When Aleksandar Hemon landed in Chicago in 1992, he came fattened on the requisite diet of Americana, from Coppola to Kerouac. But after arriving the images on the screen performed a terrifying inversion: on his television, the city he knew intimately was being brutally estranged. Hemon watched as Sarajevo slid into chaos. “I attempted to identify the people on the screen — writhing in a puddle of rose-red blood, their legs torn off, their faces distorted with shock — but I couldn’t,” Hemon writes.

A collection of autobiographical pieces, The Book Of My Lives is the fifth book from an author who left Bosnia as a radical young journalist for a one-month American on an exchange scheme a matter of days before the longest siege in the history of modern warfare descended on his home city.

He learnt literary English by reading another eloquent refugee, going through Vladimir Nabokov’s Lolita with a dictionary. In this way Hemon turned the bad cards dealt him by history into a winning hand: his English is unencumbered by the weight of tired, automatic associations and has the capacity to refresh the referential relation between things and the words we use to describe them. There is crispness to Hemon’s sentences.

Hemon’s book deals with displacement. He oscillates between the austerity of building a new life in alien America and getting nostalgically drunk on the cultural cocktail of prelapsarian Sarajevo. In Chicago he pounds the streets, a “low-wage, immigrant flaneur” on a quest for a sense of belonging, heartened by American generosity and bemused by American condescension (“It is so neat to be from other cultures”).

In writing of Sarajevo, he tries to “comprehend how everything I had known came violently apart”. In one story he recalls how his inspirational literature lecturer ended up becoming a close associate of Radovan Karadzic, the “talentless poet” turned effective war criminal.
Hemon ends up trying to unread all that this lecturer taught him.

Perhaps it is because so many of these essays are about fragmentation that Hemon has decided to leave them in discontinuous relation to each other. Still, the way these essays are collected is frustrating. All but one of them have been published somewhere else and they have not been reworked with enough care. The tone fluctuates from essay to essay and frequently, you are told something as if for the first time having read it only a few pages previously.
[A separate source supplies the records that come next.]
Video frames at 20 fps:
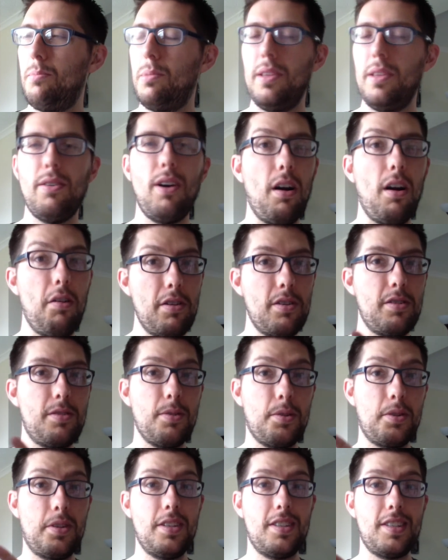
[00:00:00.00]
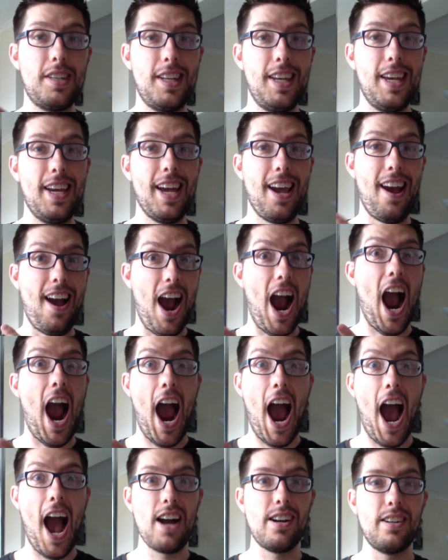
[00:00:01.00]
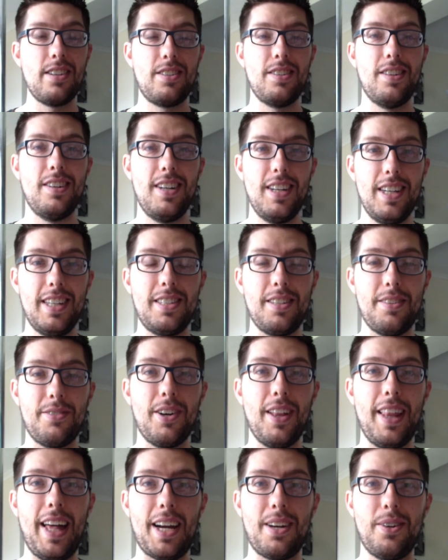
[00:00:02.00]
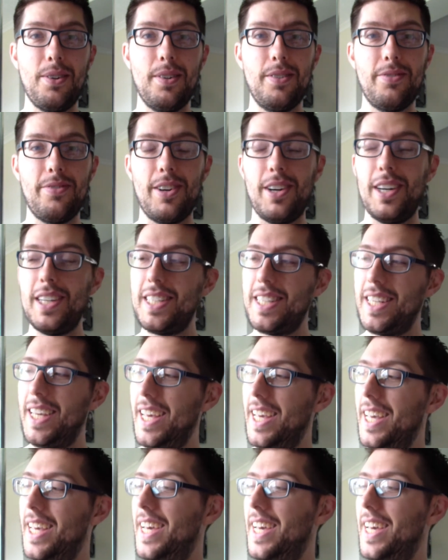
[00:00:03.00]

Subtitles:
But there are instructions in here, so at least I've got that going for us.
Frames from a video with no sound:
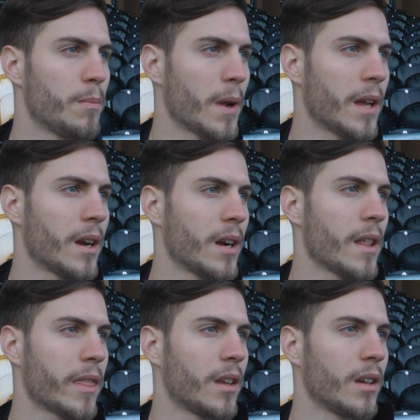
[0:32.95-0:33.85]
player,
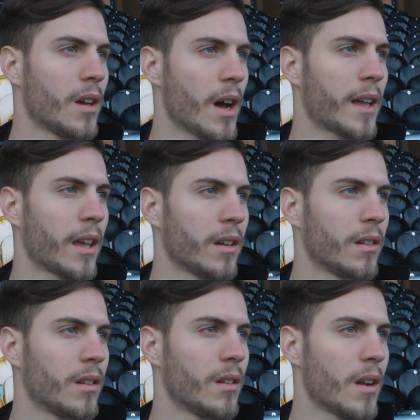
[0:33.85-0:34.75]
and I think I can
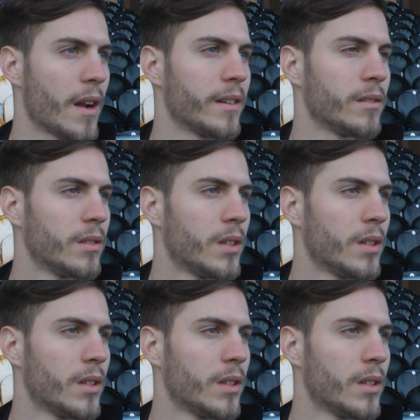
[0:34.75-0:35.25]
learn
The final story in the collection, ‘The Aquarium’, is Hemon’s account of the death of his nine-month-old daughter after she was diagnosed with a brain tumour. Sentence by unsentimental sentence, Hemon recounts what happened with controlled fury. All you can do is hang your head in your hands and wait for it to pass, conscious that Hemon, the impotent author, the grieving father, is denied that luxury.